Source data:
>>>>
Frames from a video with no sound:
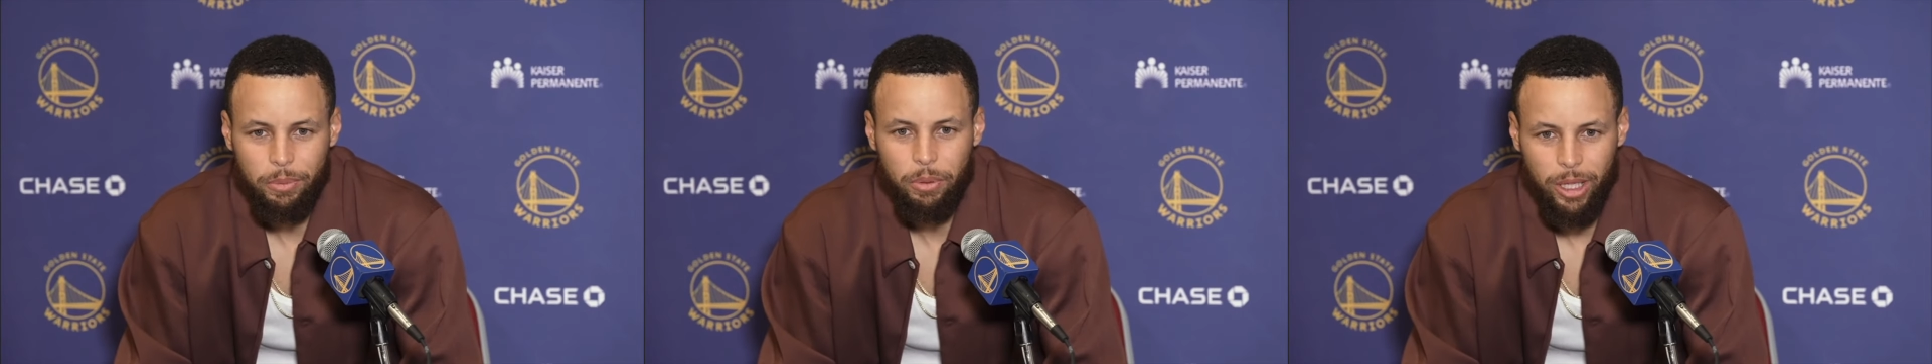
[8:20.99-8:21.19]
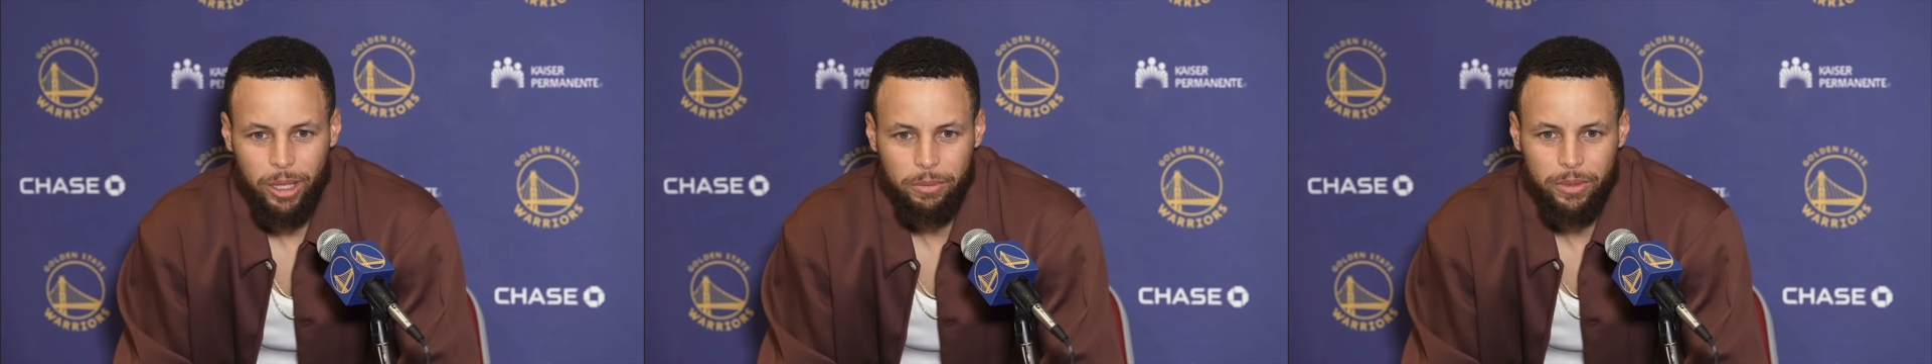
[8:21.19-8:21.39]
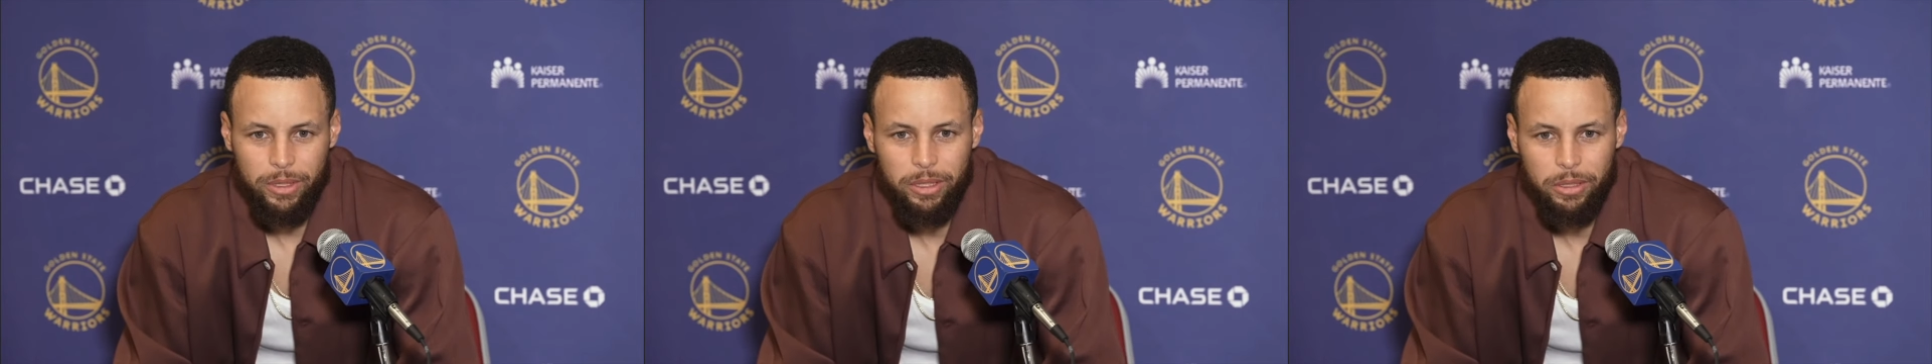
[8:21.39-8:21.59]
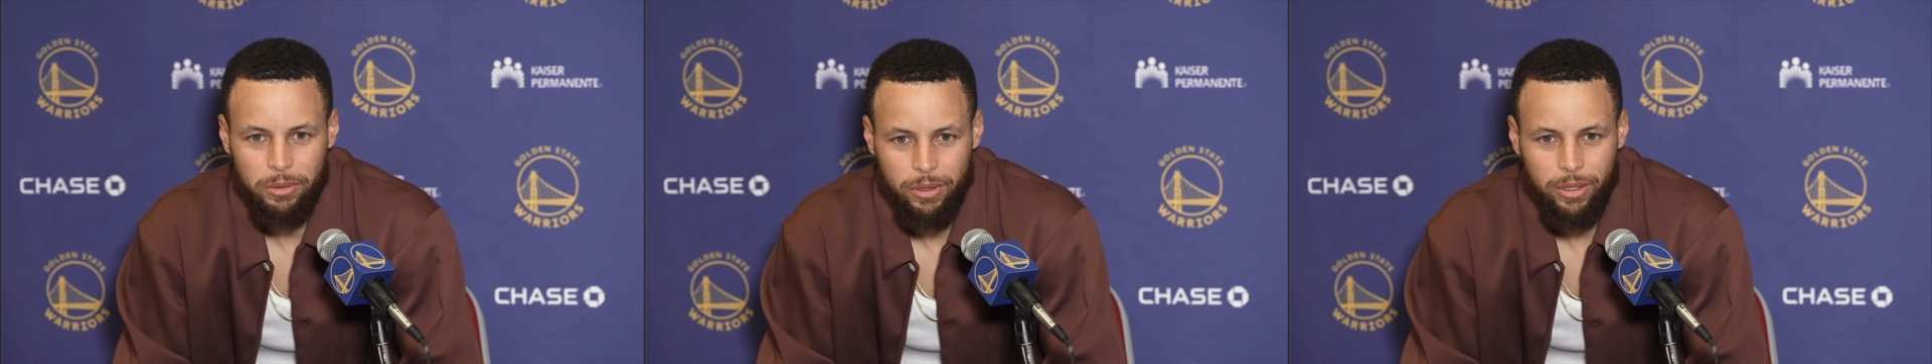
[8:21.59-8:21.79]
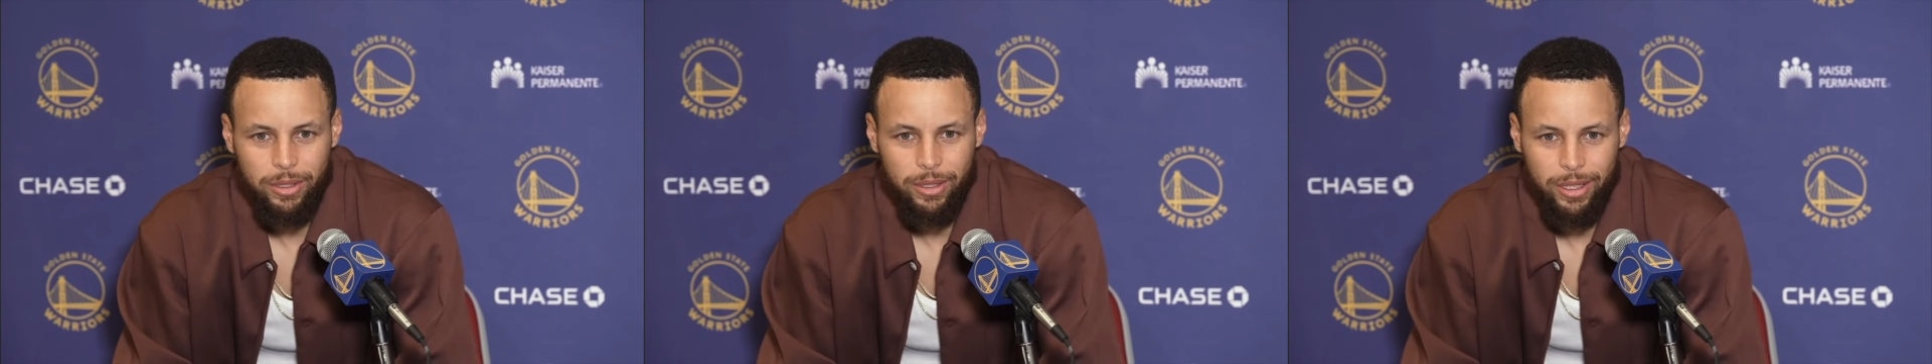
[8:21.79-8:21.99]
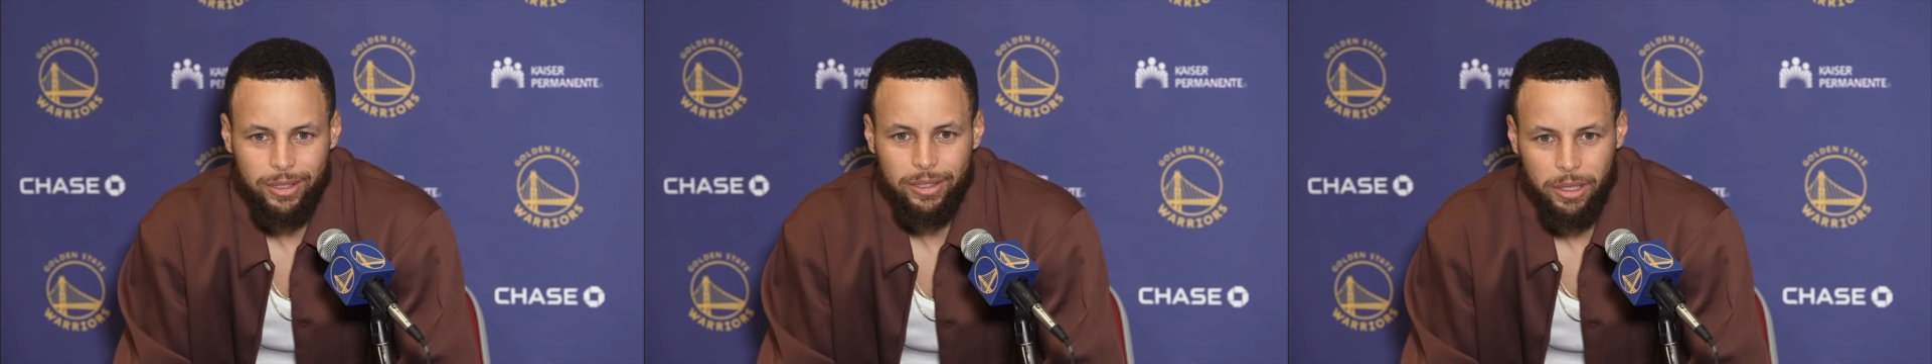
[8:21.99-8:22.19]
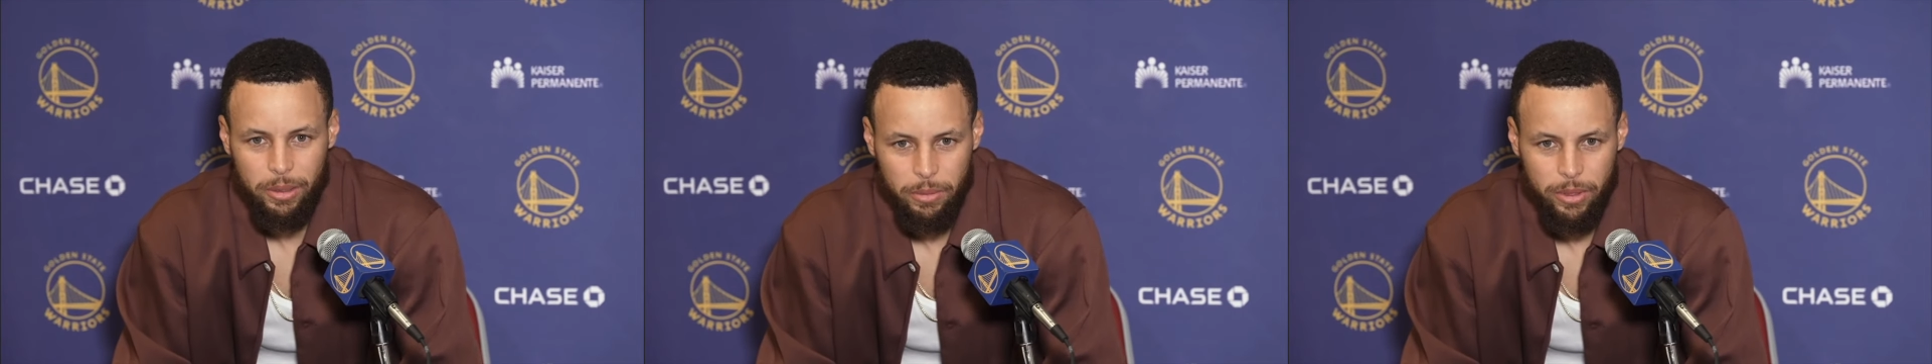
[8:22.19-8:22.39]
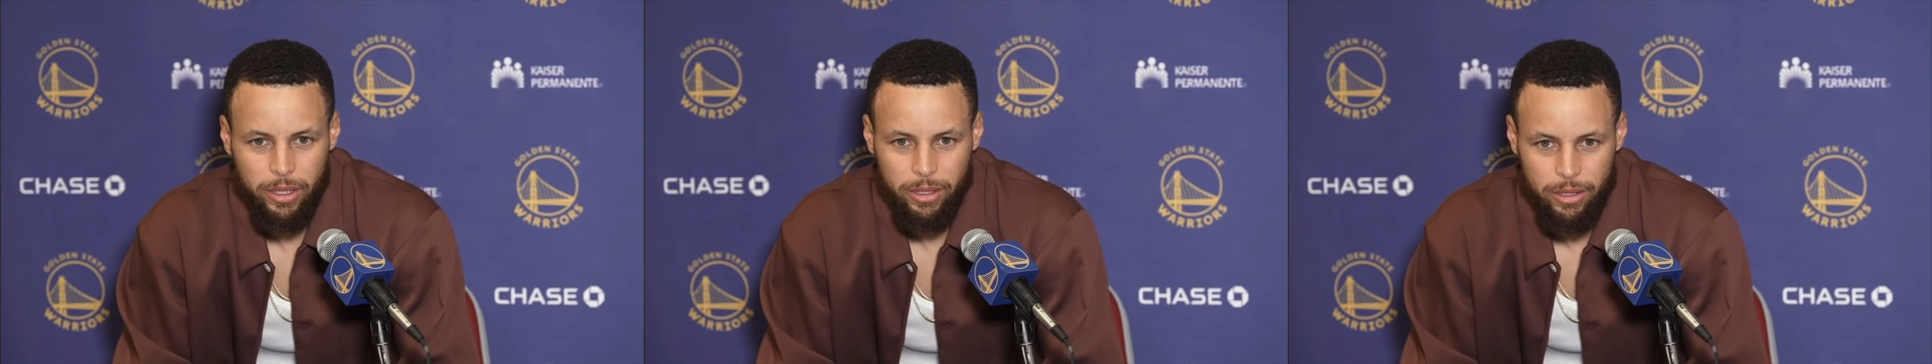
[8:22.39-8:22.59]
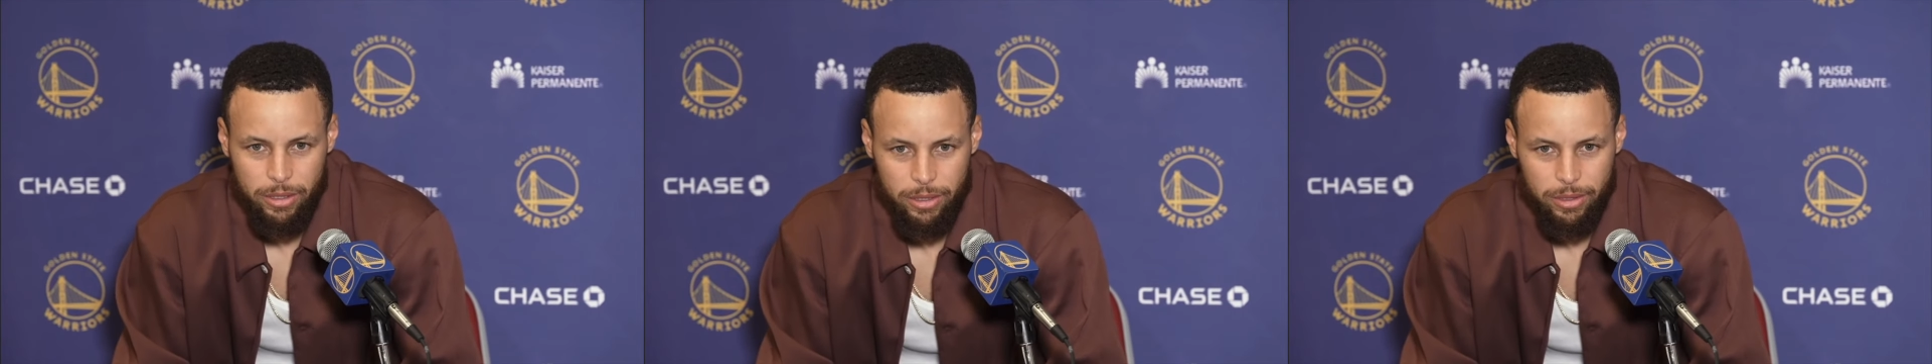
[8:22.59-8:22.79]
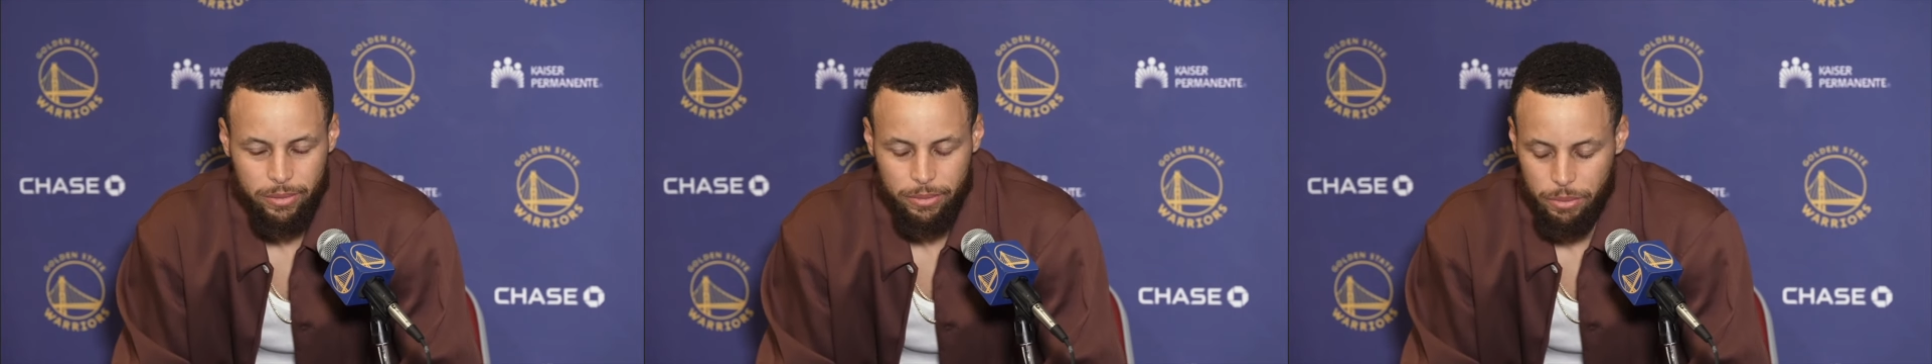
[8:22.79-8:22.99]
problem to deal with the next couple years.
<<<<
◆ Task item
An exact copy of the entries above is required, with the pictures left out.

◆ Output of the exercise
Frames from a video with no sound:
[8:20.99-8:21.19]
[8:21.19-8:21.39]
[8:21.39-8:21.59]
[8:21.59-8:21.79]
[8:21.79-8:21.99]
[8:21.99-8:22.19]
[8:22.19-8:22.39]
[8:22.39-8:22.59]
[8:22.59-8:22.79]
[8:22.79-8:22.99]
problem to deal with the next couple years.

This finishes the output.